## Your task
Please write out the listing exactly, leaving each picture out.

## Data for the task
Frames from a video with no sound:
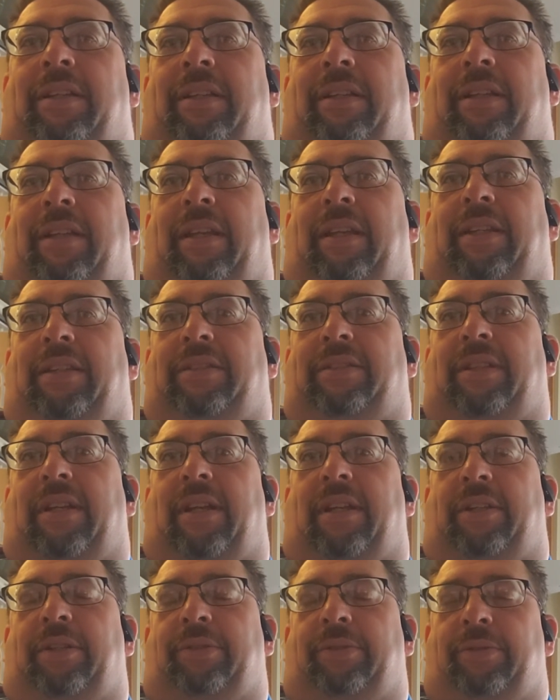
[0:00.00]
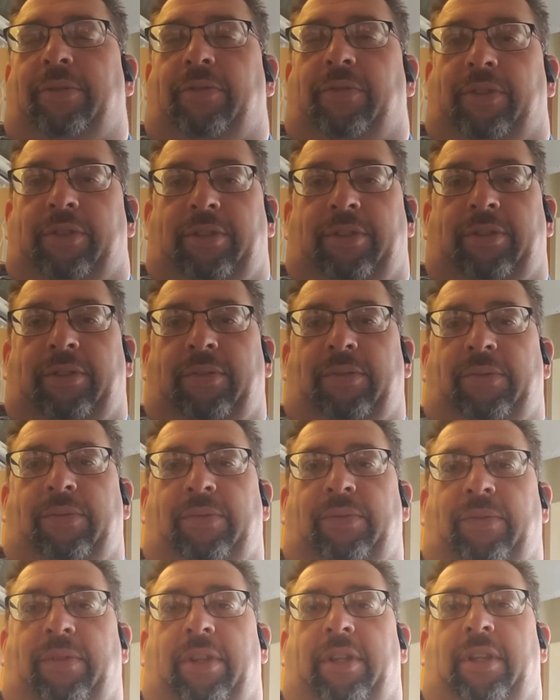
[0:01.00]
Then he decided to go over
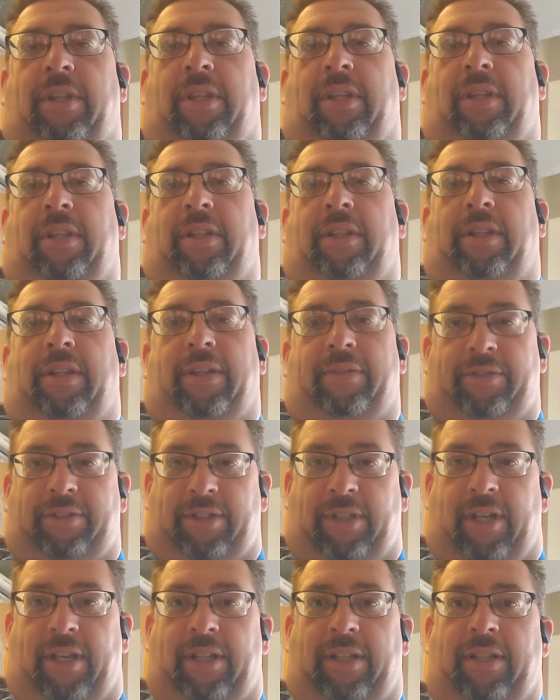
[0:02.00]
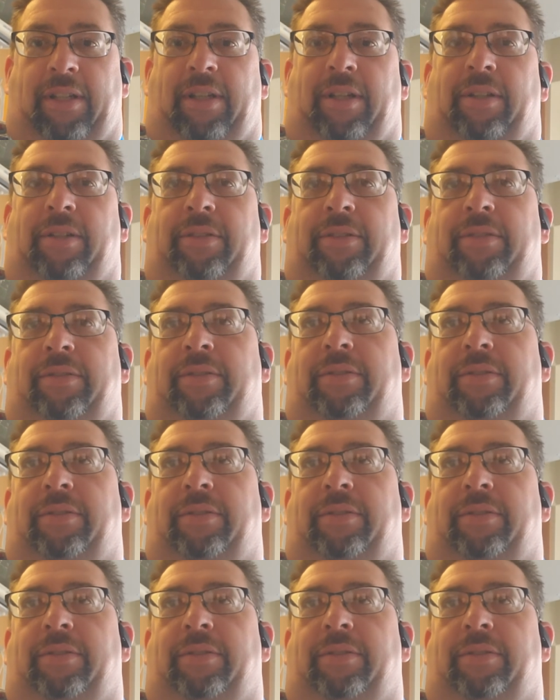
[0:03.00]
to the left side of the heart,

## Exercise result
Frames from a video with no sound:
[0:00.00]
[0:01.00]
Then he decided to go over
[0:02.00]
[0:03.00]
to the left side of the heart,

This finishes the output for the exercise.